## Exercise directions
The records below are to be written out exactly, with every picture omitted.

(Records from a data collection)

○ ○ ○ ○

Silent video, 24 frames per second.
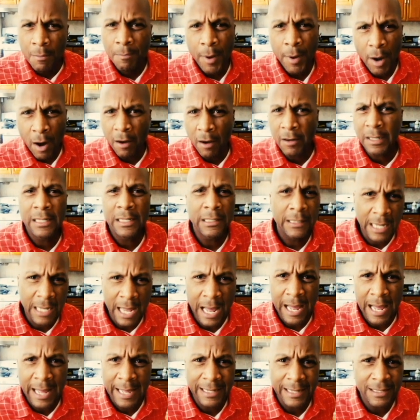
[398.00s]
party
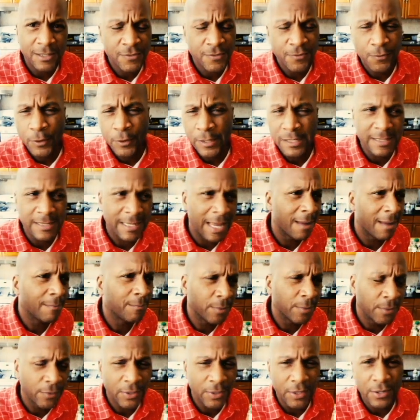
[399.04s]
lines. For
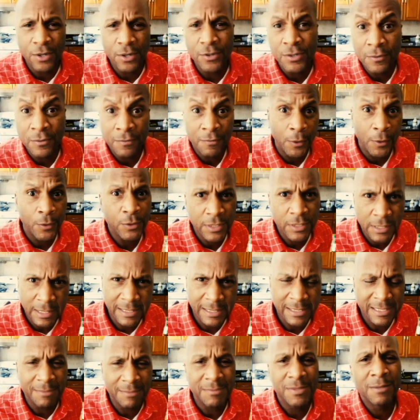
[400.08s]
example, you know,
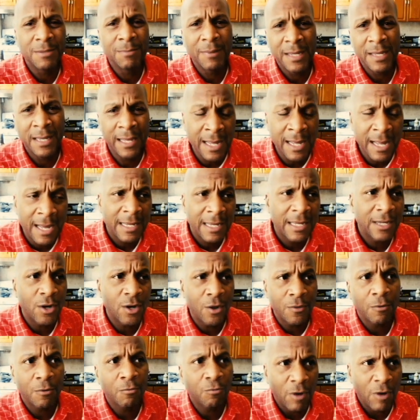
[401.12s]
diversity seems to be, you
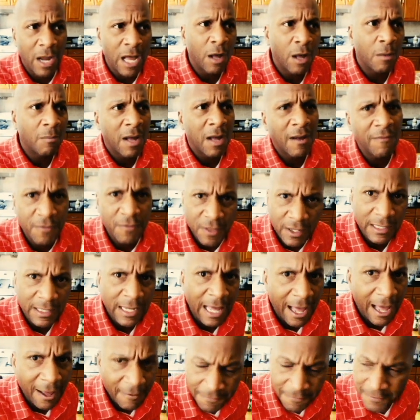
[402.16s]
know, the realm of the
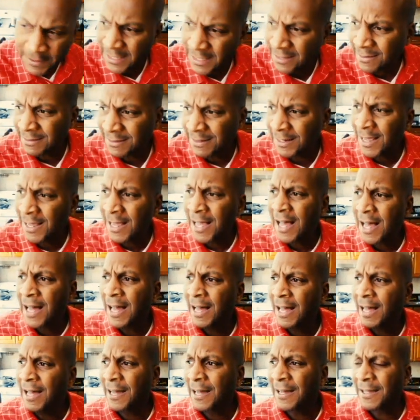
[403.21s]
left, and,
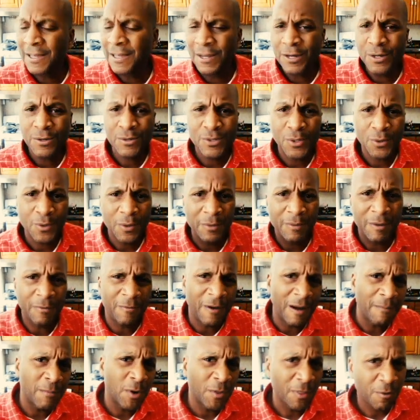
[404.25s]
uh, you know, so that if
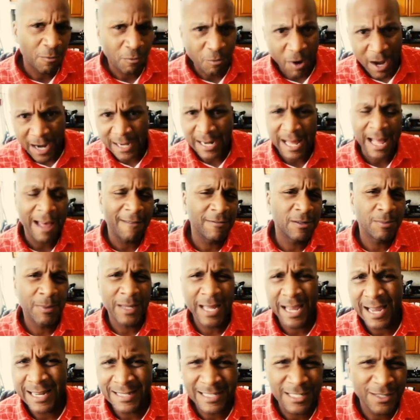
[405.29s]
I'm on the right, I have to
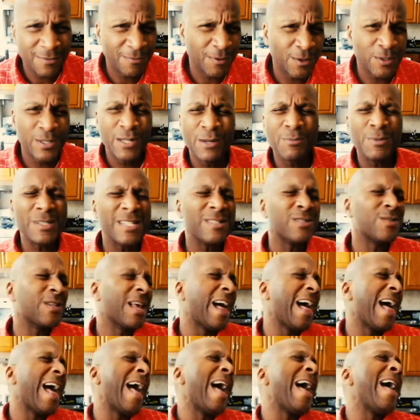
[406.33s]
be anti-diversity, which is
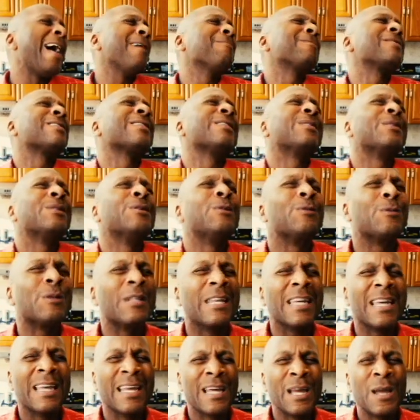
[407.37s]

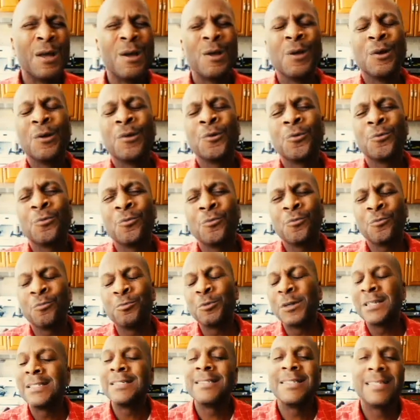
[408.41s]
absolutely
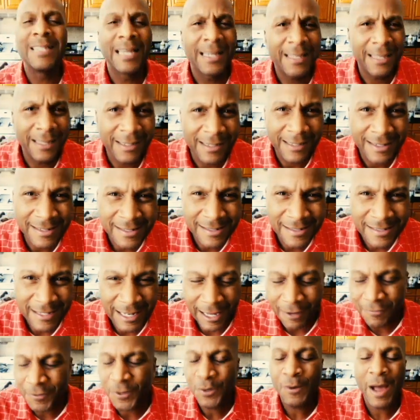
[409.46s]
ridiculous,
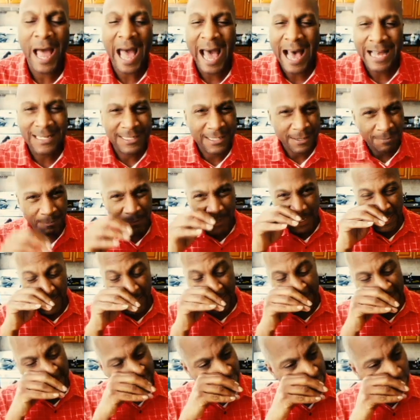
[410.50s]
if you ask
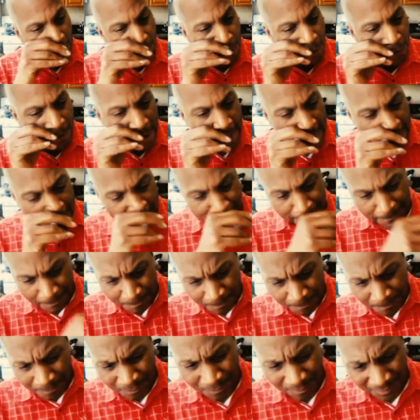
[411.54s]
me. So,
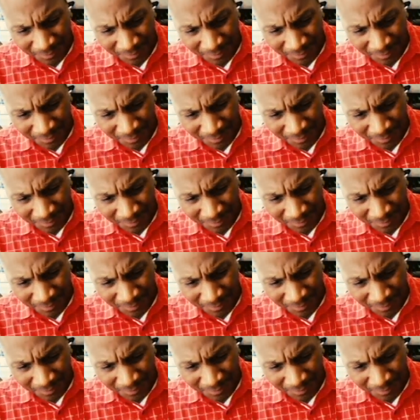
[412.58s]
um,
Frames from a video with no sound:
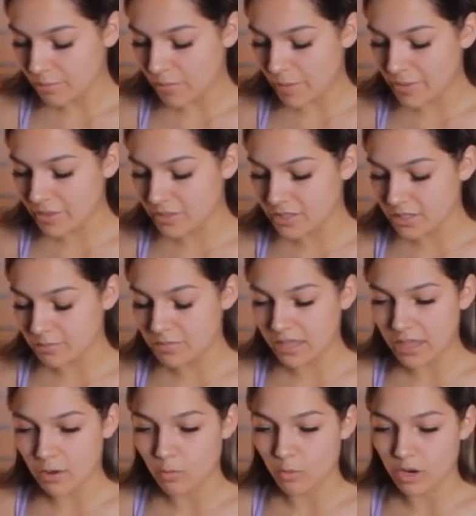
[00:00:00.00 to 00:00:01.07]
Maybe there's
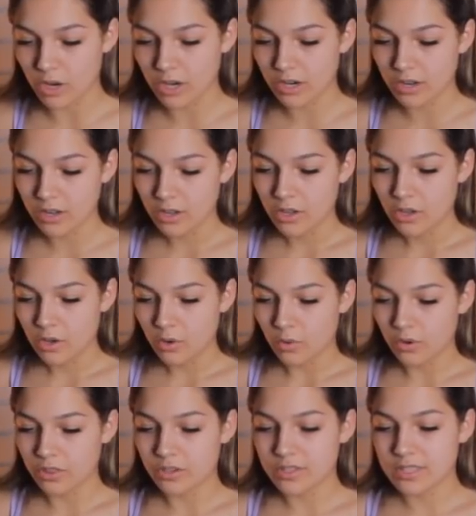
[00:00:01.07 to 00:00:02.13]
something at work
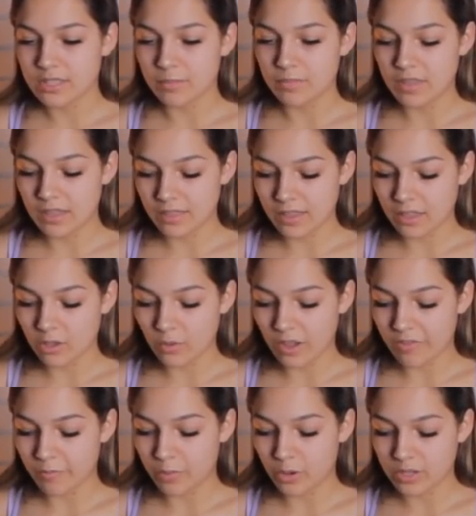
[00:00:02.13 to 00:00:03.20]
or there's something that you
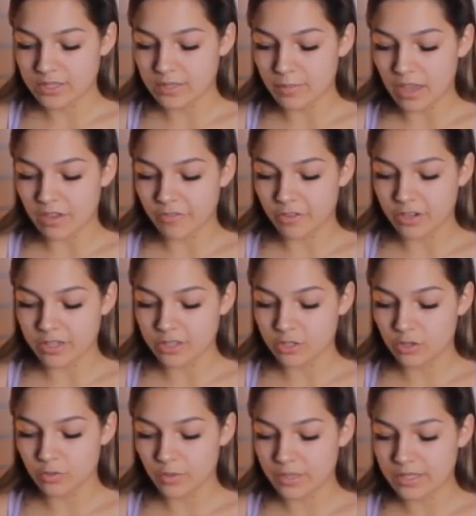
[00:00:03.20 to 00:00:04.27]
have put some effort
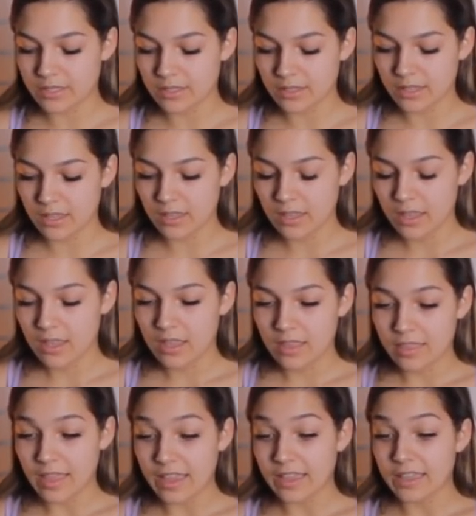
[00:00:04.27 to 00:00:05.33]
into recently
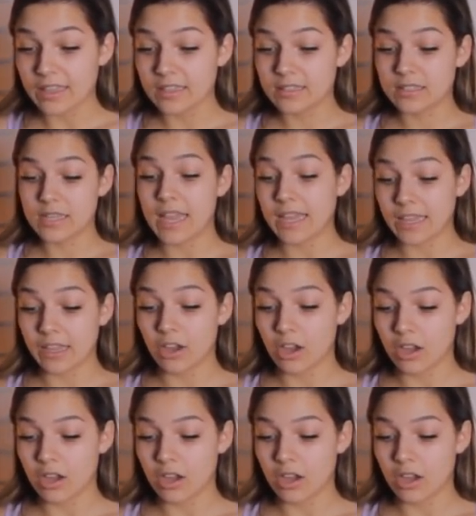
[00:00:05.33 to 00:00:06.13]
that is taking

○ ○ ○ ○

## Exercise response
Silent video, 24 frames per second.
[398.00s]
party
[399.04s]
lines. For
[400.08s]
example, you know,
[401.12s]
diversity seems to be, you
[402.16s]
know, the realm of the
[403.21s]
left, and,
[404.25s]
uh, you know, so that if
[405.29s]
I'm on the right, I have to
[406.33s]
be anti-diversity, which is
[407.37s]

[408.41s]
absolutely
[409.46s]
ridiculous,
[410.50s]
if you ask
[411.54s]
me. So,
[412.58s]
um,
Frames from a video with no sound:
[00:00:00.00 to 00:00:01.07]
Maybe there's
[00:00:01.07 to 00:00:02.13]
something at work
[00:00:02.13 to 00:00:03.20]
or there's something that you
[00:00:03.20 to 00:00:04.27]
have put some effort
[00:00:04.27 to 00:00:05.33]
into recently
[00:00:05.33 to 00:00:06.13]
that is taking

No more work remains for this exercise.